Columns

On Mental Health: Adequate Housing Is An Inalienable Right

By Jack Bragen
Tuesday January 04, 2011 - 04:38:00 PM

Affordable, safe, accessible, clean housing should be provided for all persons with major mental illnesses, across the board. This is an area that creates numerous and persistent problems for those who are economically and otherwise affected by having these psychiatric diseases.  
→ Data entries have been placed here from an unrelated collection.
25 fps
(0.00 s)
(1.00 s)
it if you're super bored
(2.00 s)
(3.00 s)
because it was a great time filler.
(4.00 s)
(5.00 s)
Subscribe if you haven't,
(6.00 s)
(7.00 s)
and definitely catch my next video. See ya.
Numerous persons with mental illness experience a lonely death on the streets because of the fact that housing was not provided. While others are assaulted in or near their own homes, and their housing has become place of dread or terror. Some must put up with substandard housing, some of which may include living in a place of filth and cockroaches. Others can barely afford their housing and sometimes must choose between either paying rent or eating.  

Moreover, there are some mentally ill people who still live with parents, well into their middle age. I would have done this if my parents permitted it; I was kicked out for good in my early twenties.  

I have experienced several housing situations in which I was bullied, intimidated or harassed by a criminal element. This took place in an apartment complex intended for mentally ill people, in which the staff that was supposed to be supervising allowed people other than tenants to live there. It took place in another apartment complex that had low rental, and the landlord wasn’t very selective about who was allowed to rent. In another housing situation, it was the staff persons who were the bullies, and the tenants were made to feel criminalized.  

One of the problems that cause bad housing situations to exist is that these apartment complexes are treated as moneymakers for the corporations that run them. The regulations that are supposed to protect the tenants either aren’t there or they aren’t being enforced. When practicable, the corporations that own these places will fire qualified staff who might require more salary, and will replace them with unqualified people, and give them minimal hours. Whistleblowers, whether they are tenants or staff, are subject to retaliation.  

People in the middleclass as well as those who are affluent don’t want housing for mentally ill people in their neighborhood. People believe that mentally ill people will assault their grandmothers and will sell drugs to their daughters. They see mental health housing as a factor that will devalue their property. Because of all this, it can be very hard to get mental health housing approved in a number of neighborhoods. Those who want to create such a facility may be forced to build it in a high crime, or blighted area.  

Public attitude toward the mentally ill isn’t always very good. It can be an unpopular move for a politician to push for a costly project that will help mentally ill people. Since popularity is necessary for any politician to keep their job, these projects can be few and far between.  

However, if people would look at the amount of suffering caused by inadequate housing for mentally ill people, they might change their minds about funding it.